What you give must be the lines from the one containing "[00:00:04.00 to 00:00:04.80]" through the last line of the listing below, exactly, with nothing else and no pictures.

** Opening Raw data block **

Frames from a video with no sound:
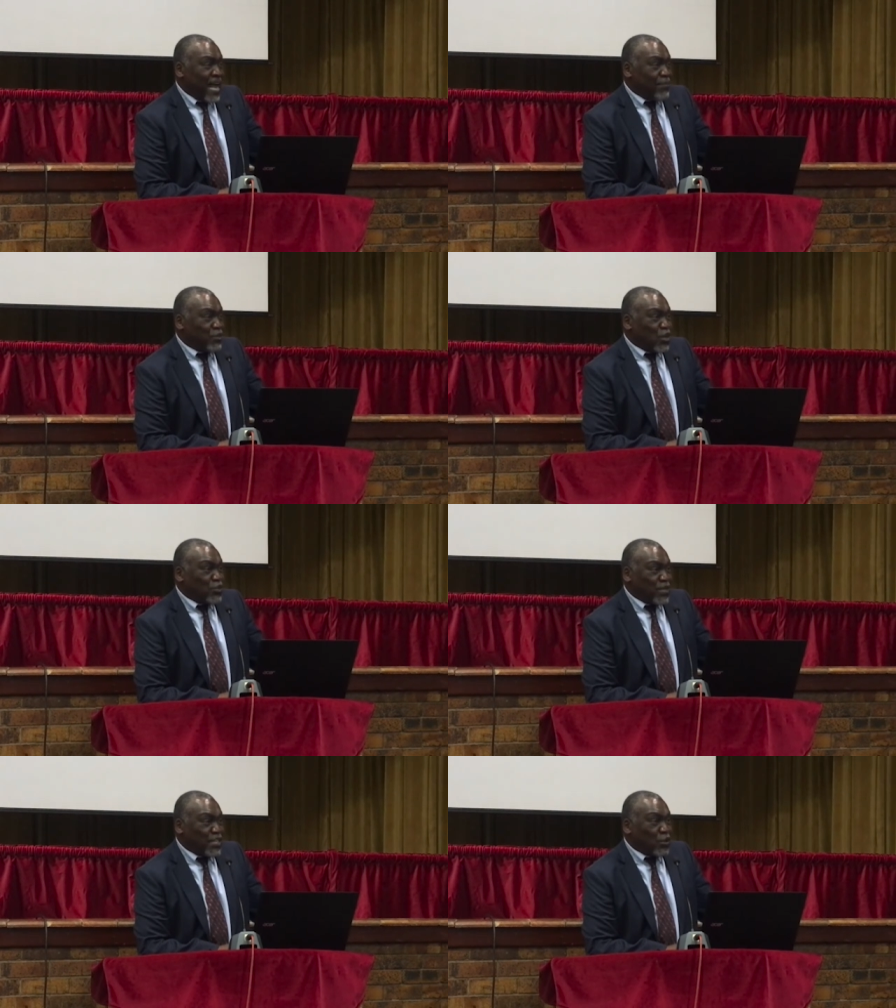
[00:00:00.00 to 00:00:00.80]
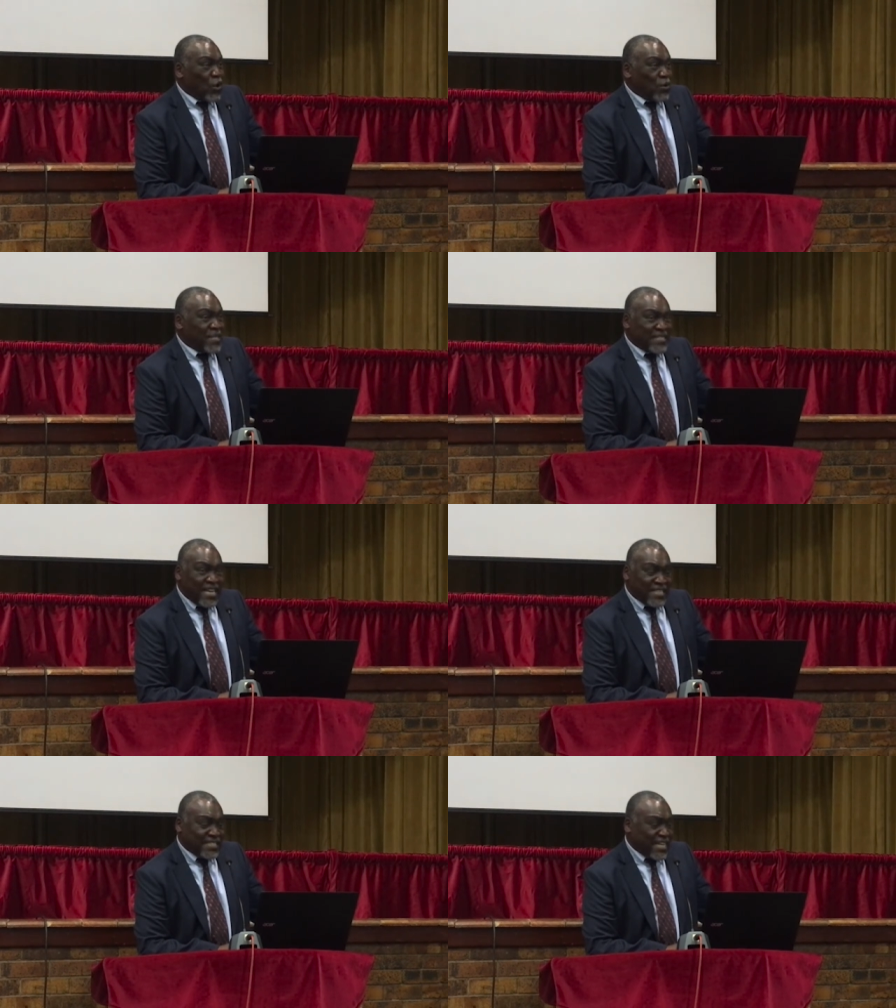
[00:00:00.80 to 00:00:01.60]
I'm not going to read all the
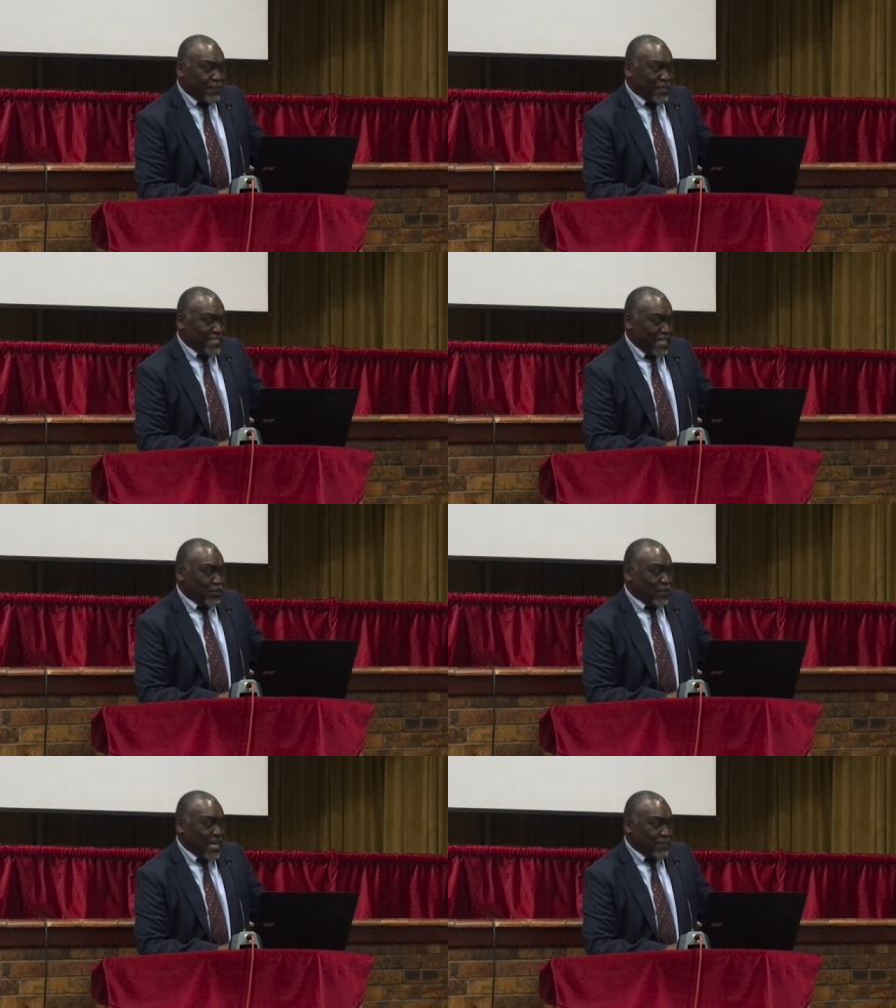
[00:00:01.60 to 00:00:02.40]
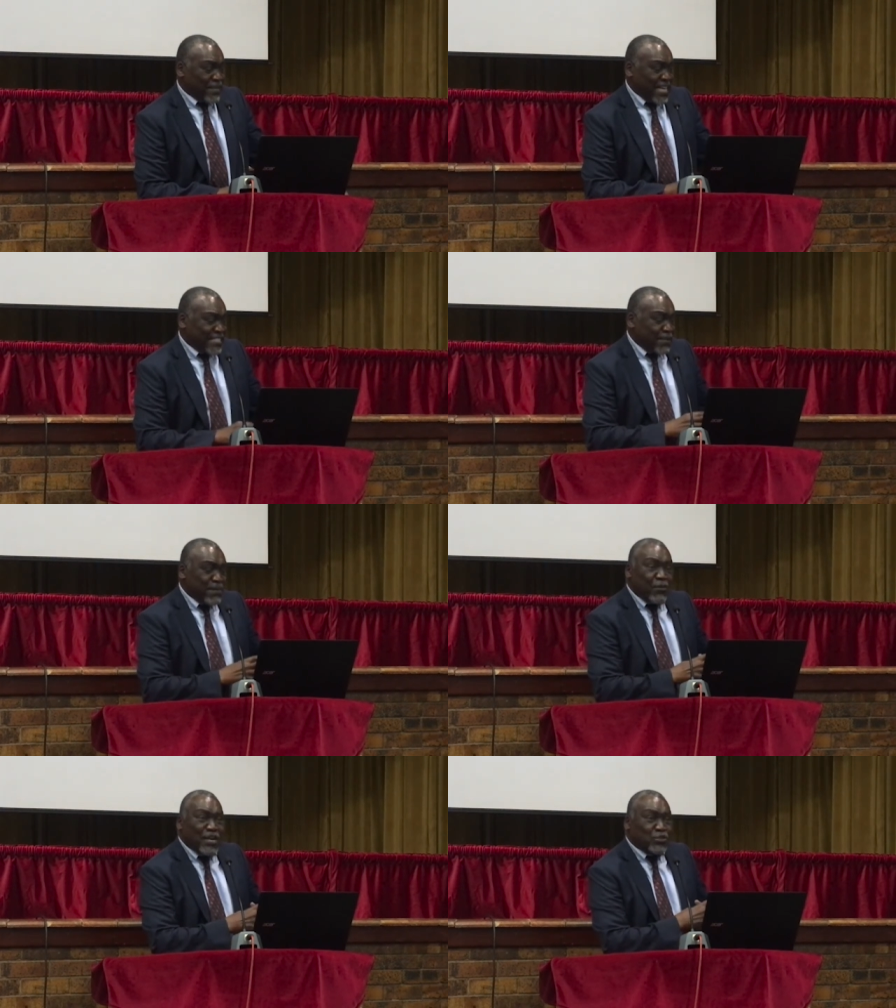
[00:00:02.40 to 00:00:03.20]
texts that pertain to that, but I
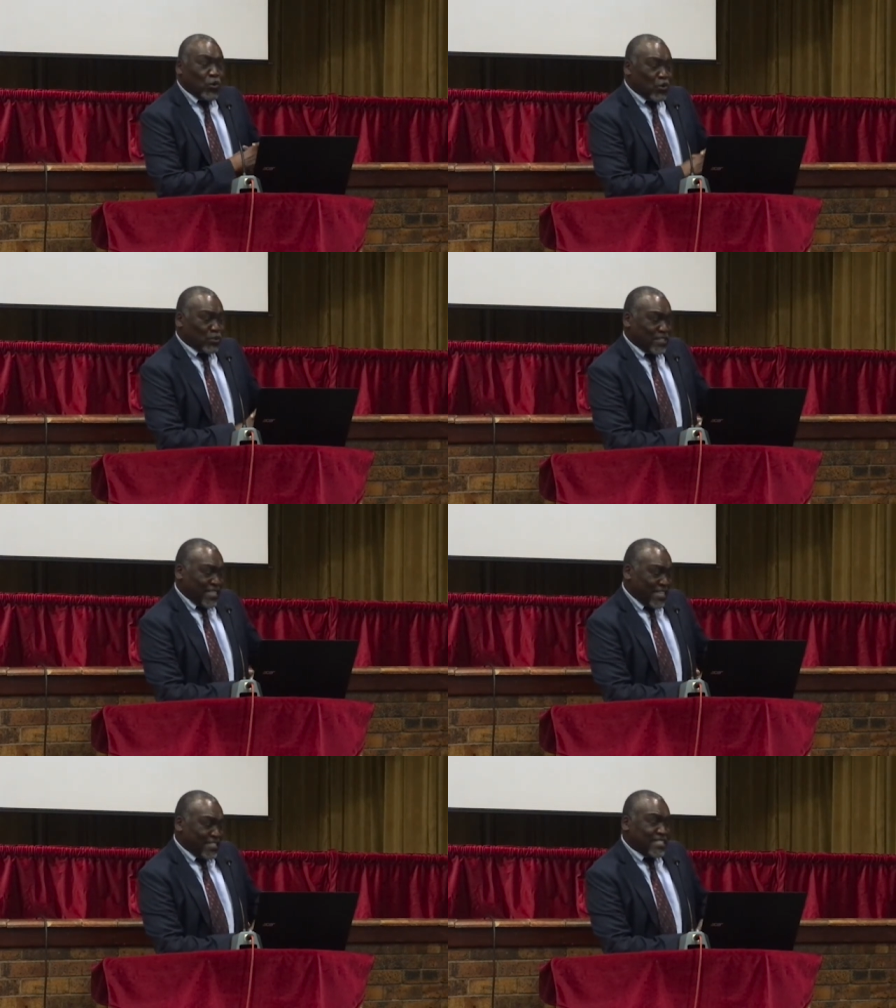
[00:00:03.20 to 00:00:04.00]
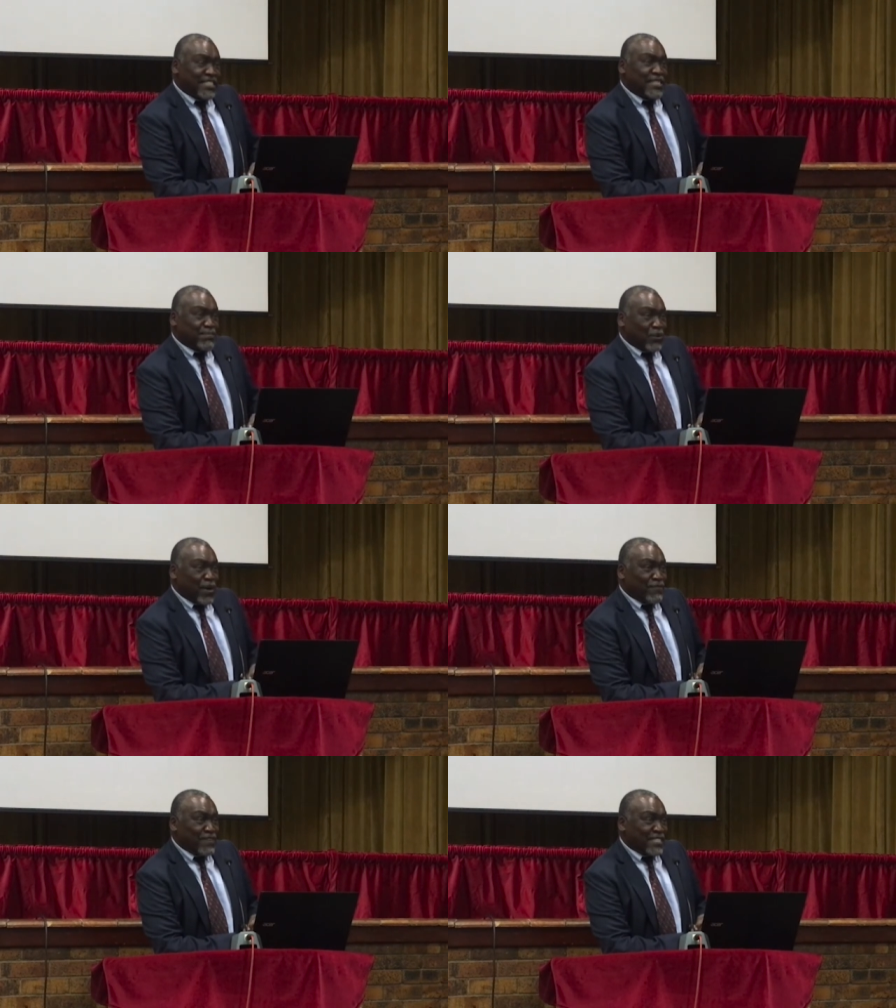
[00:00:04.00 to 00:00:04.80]
simply want to go to Genesis chapter
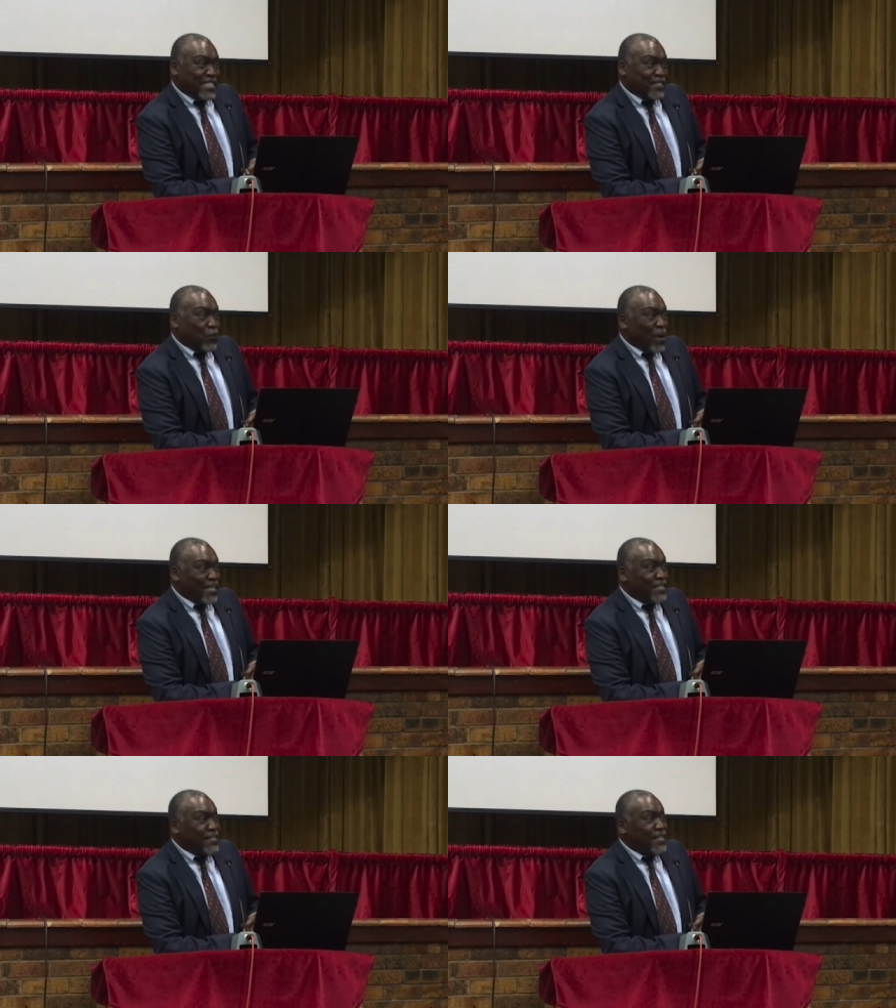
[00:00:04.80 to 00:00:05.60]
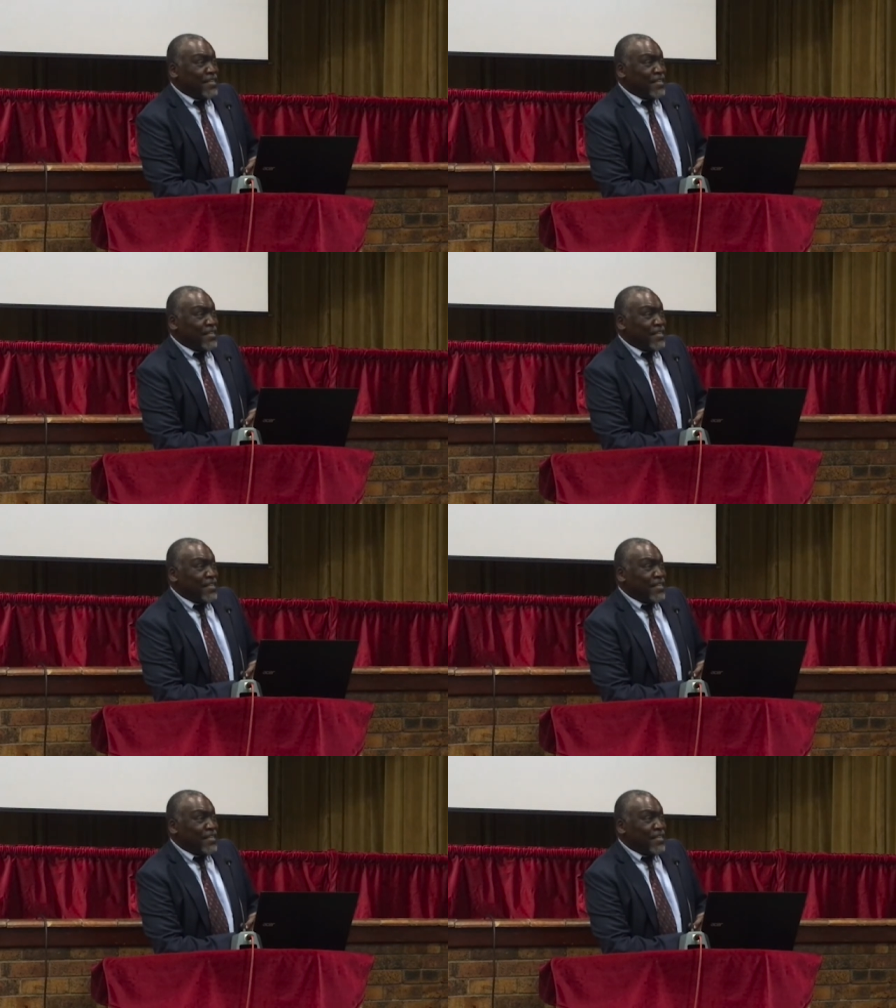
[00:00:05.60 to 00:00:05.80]
1, verse 31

** Closing Raw data block **

* Exercise result
[00:00:04.00 to 00:00:04.80]
simply want to go to Genesis chapter
[00:00:04.80 to 00:00:05.60]
[00:00:05.60 to 00:00:05.80]
1, verse 31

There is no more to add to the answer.